Though it’s since received near-universal approval in New Jersey, CCOG was a political challenge for Smith Ellis and Murphy to sell.

Even though New Jersey is a Democratic stronghold — with majorities in both Legislative houses and the governor’s office — Smith Ellis said there was a time she thought the idea was dead on arrival.

“I wasn’t sure we would get legislative buy-in,” she said.

Senate President Steve Sweeney and several other prominent Democratic lawmakers were opposed to the idea when it was first put before them.

Lawmakers thought that with all of the other scholarship and aid programs the state was running, students could already largely attend community college tuition-free without establishing an entirely new program.

What’s more, New Jersey has struggled with a remediation problem. Many county college students — especially those from low-income households — have found themselves stuck in high-school level courses and have had trouble matriculating.

After the pilot was rolled out in the spring, with belated fanfare and short-term notification for students, CCOG only spent a small portion of the initial $25 million it was allocated.

Lawmakers were still not convinced.

Over time, the program has gained momentum and earned lawmakers’ confidence necessary to pass a bill that would make the program a permanent fixture in state law. County college presidents have celebrated it as well.

Socolow and Smith Ellis said they hope the federal government will look at what the states are doing and bolster these programs not just through additional tuition money but with wraparound support services to help retain students and cover extraneous costs like books and childcare.

Murphy says this is just the beginning. He’s proposed an ambitious partner program called the Garden State Guarantee that would allow low-income students to attend their first two years at four-year public colleges and universities tuition free.
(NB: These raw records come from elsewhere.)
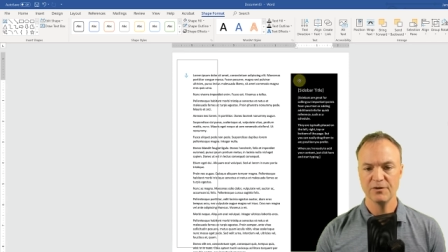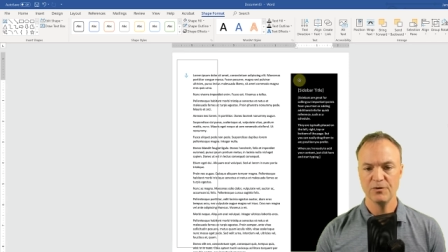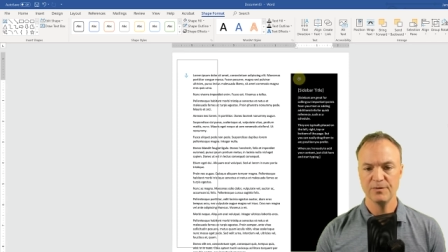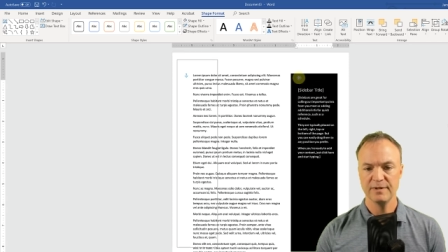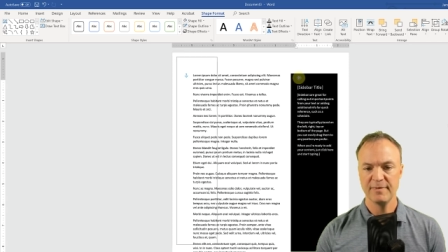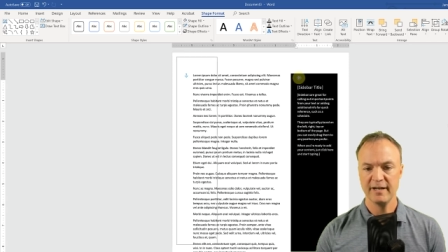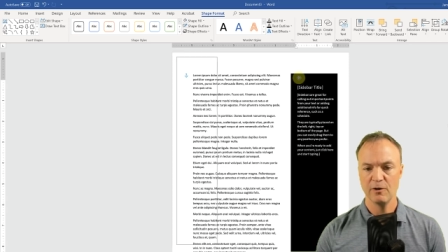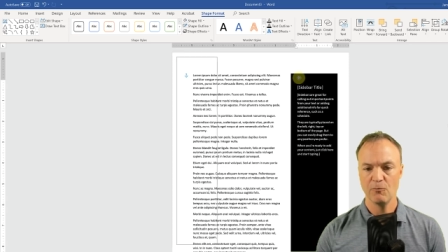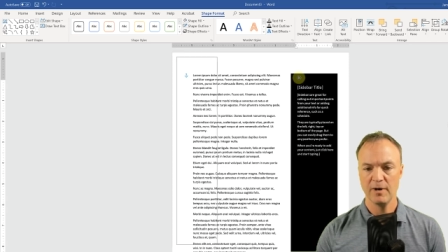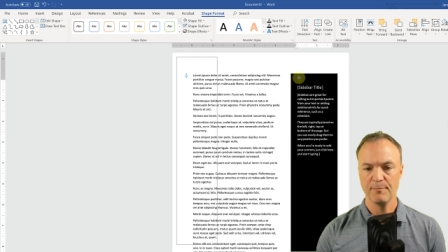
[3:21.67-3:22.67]
So
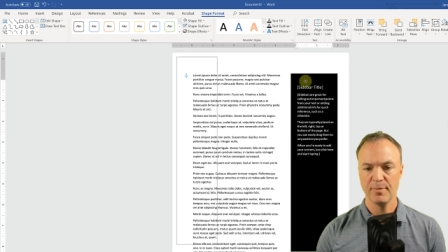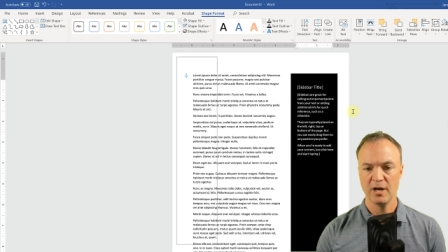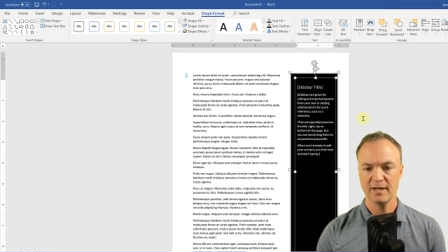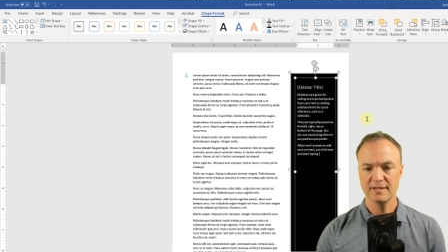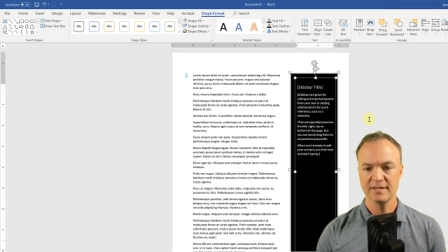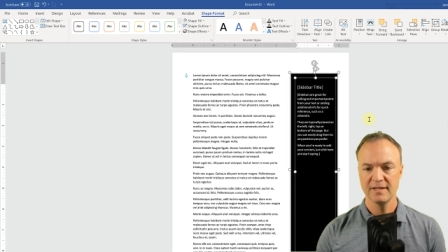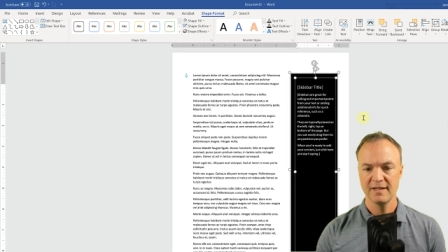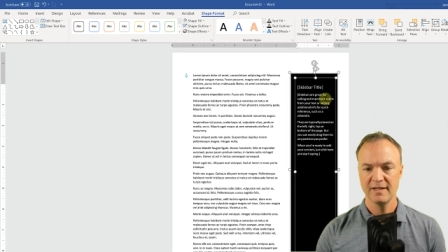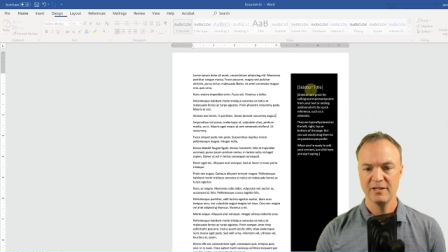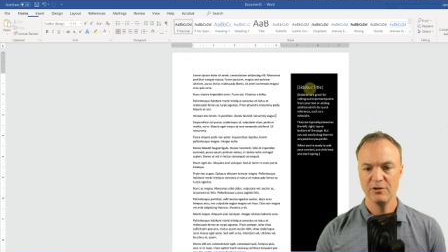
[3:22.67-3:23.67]
depending on what box
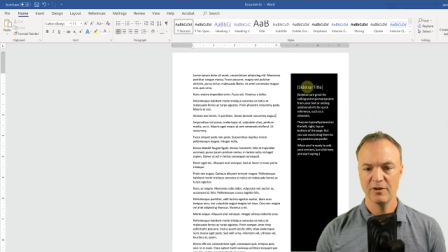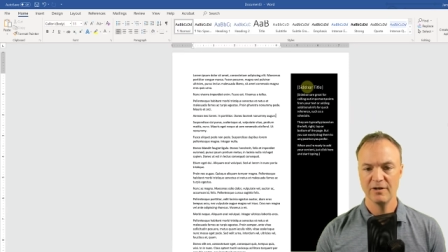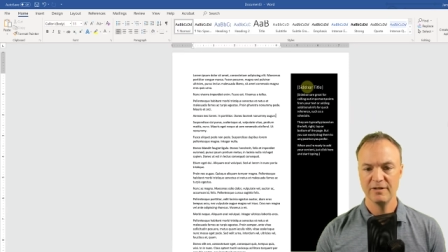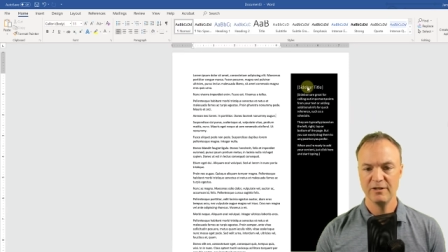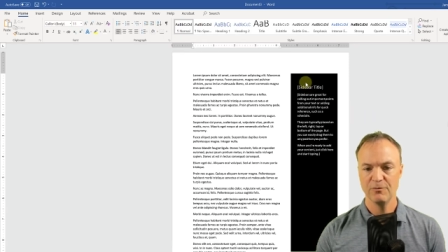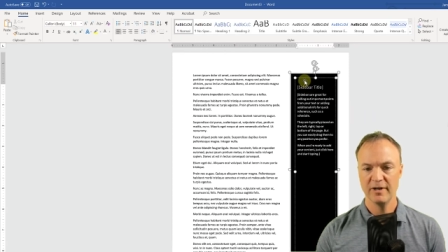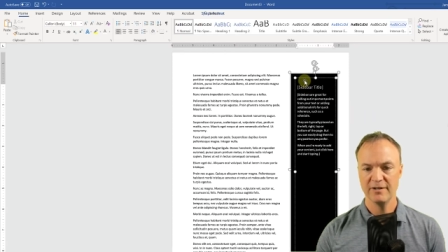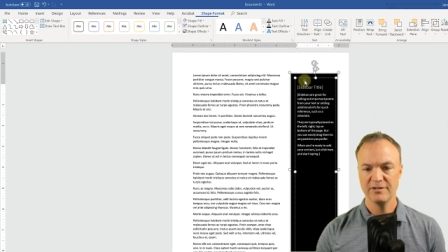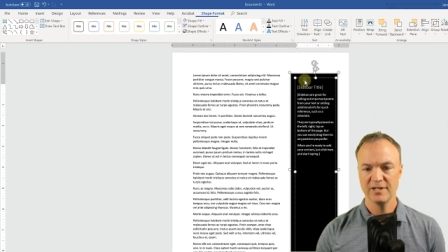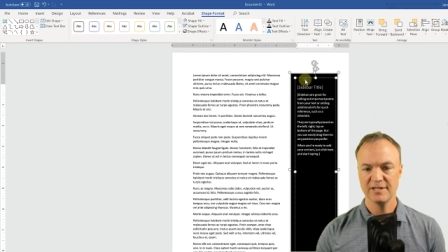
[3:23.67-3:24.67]
you want
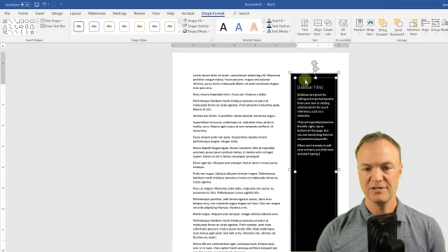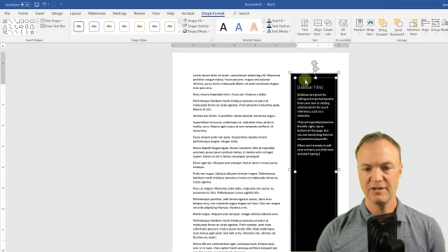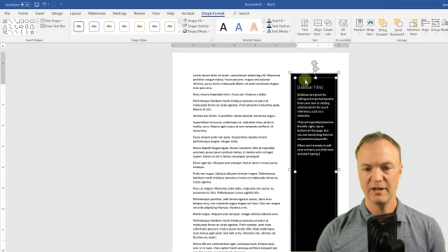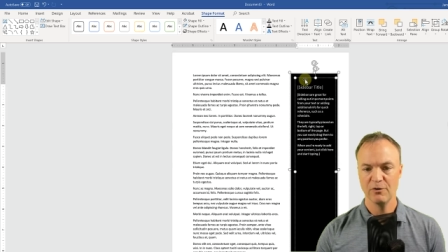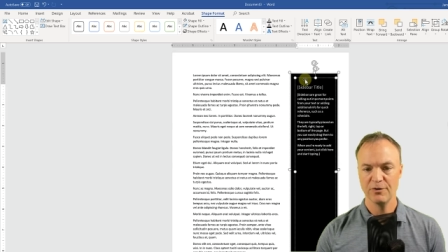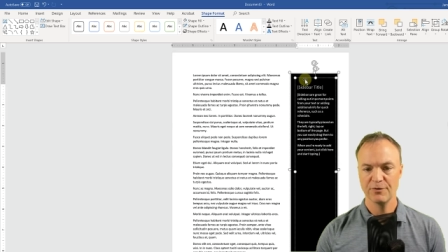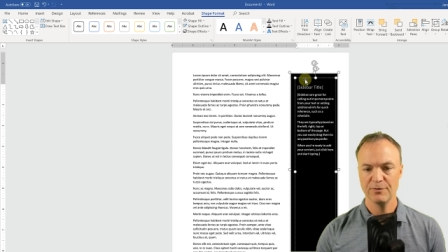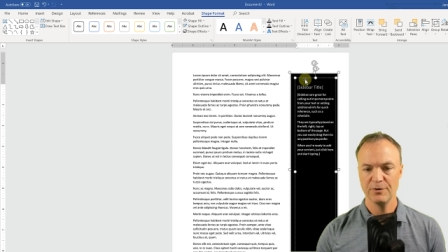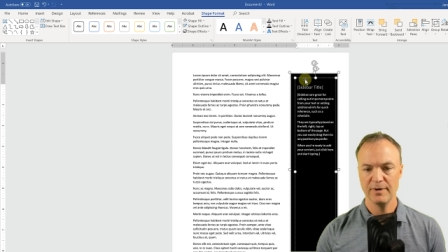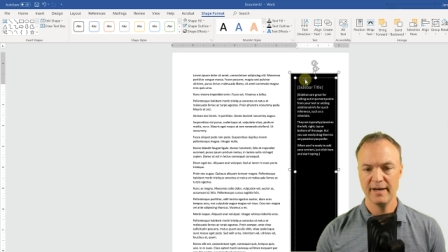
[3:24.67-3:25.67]
to adjust, you can go
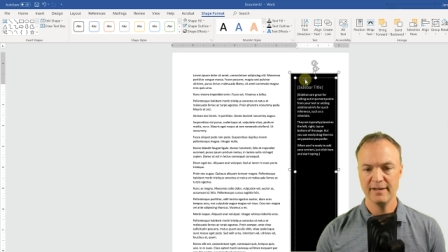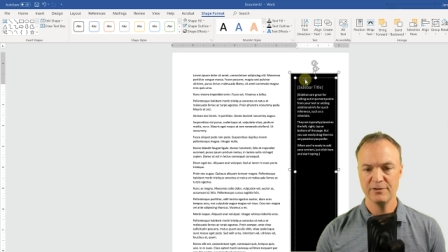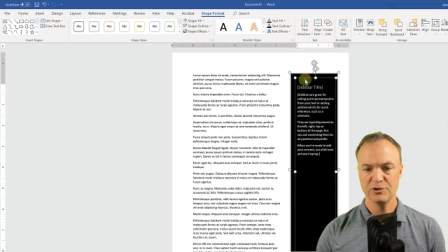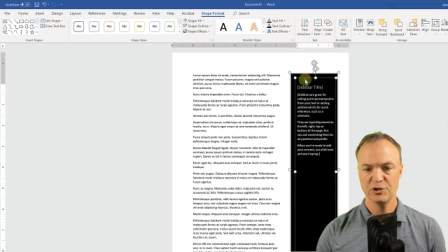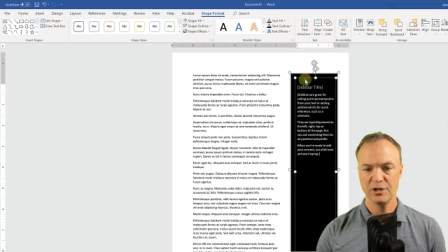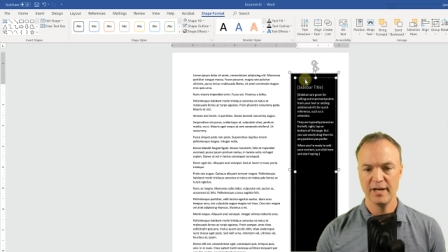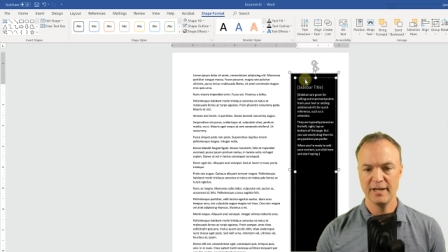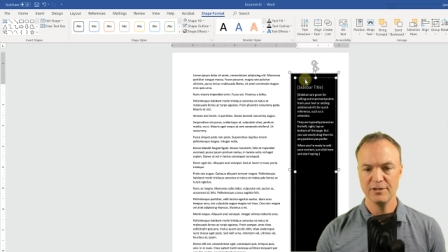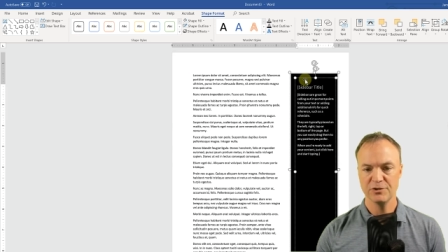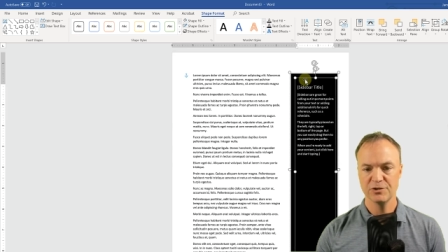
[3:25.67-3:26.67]
through and
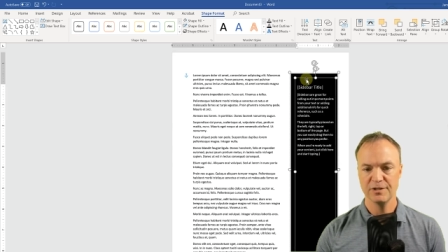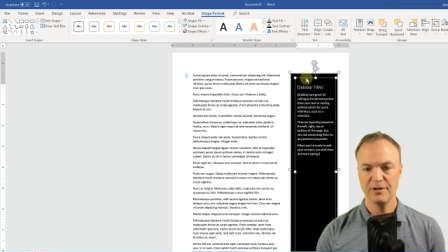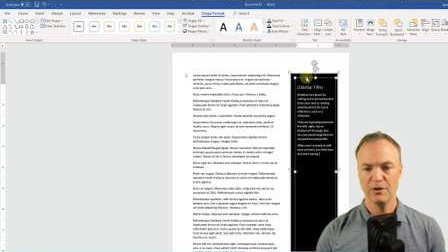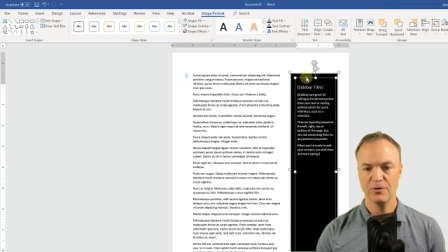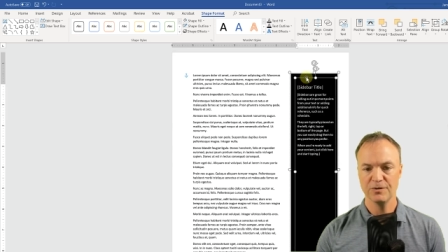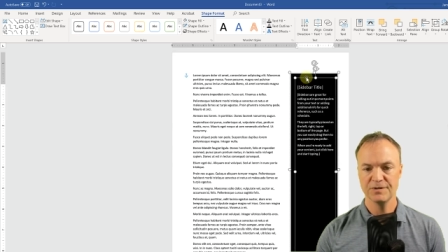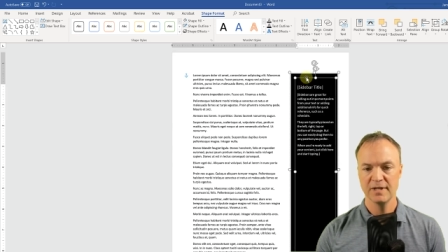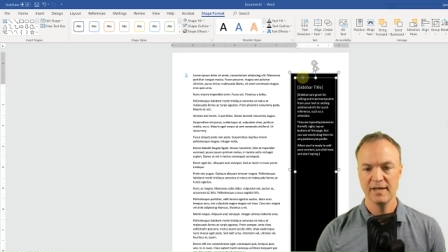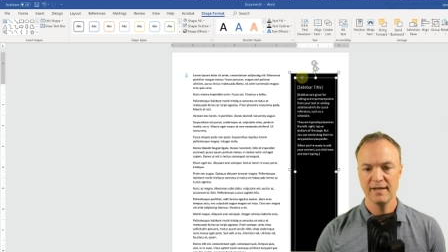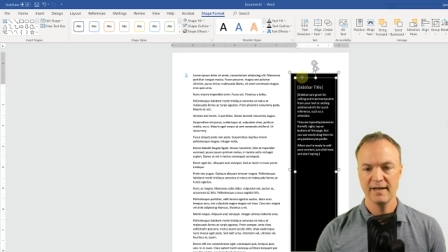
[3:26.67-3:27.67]
change
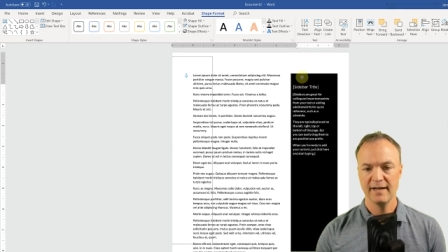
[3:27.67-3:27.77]
those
Brian Bridges, New Jersey’s newly confirmed secretary of higher education, will be leading the state forward into what he says will be a new era of progressive college affordability policy in the state.

Bridges, a former executive at the United Negro College Fund, said the chance to lead CCOG and the Garden State Guarantee is what drew him to New Jersey from Washington.

“What we’re doing here in New Jersey is a demonstration of how you can serve those who are most underserved with your policies,” Bridges said in an interview. “Good ideas are often implemented through struggle. ... Those kinds of policies become transformative in a way that years later people forget the fight that was necessary to implement it.”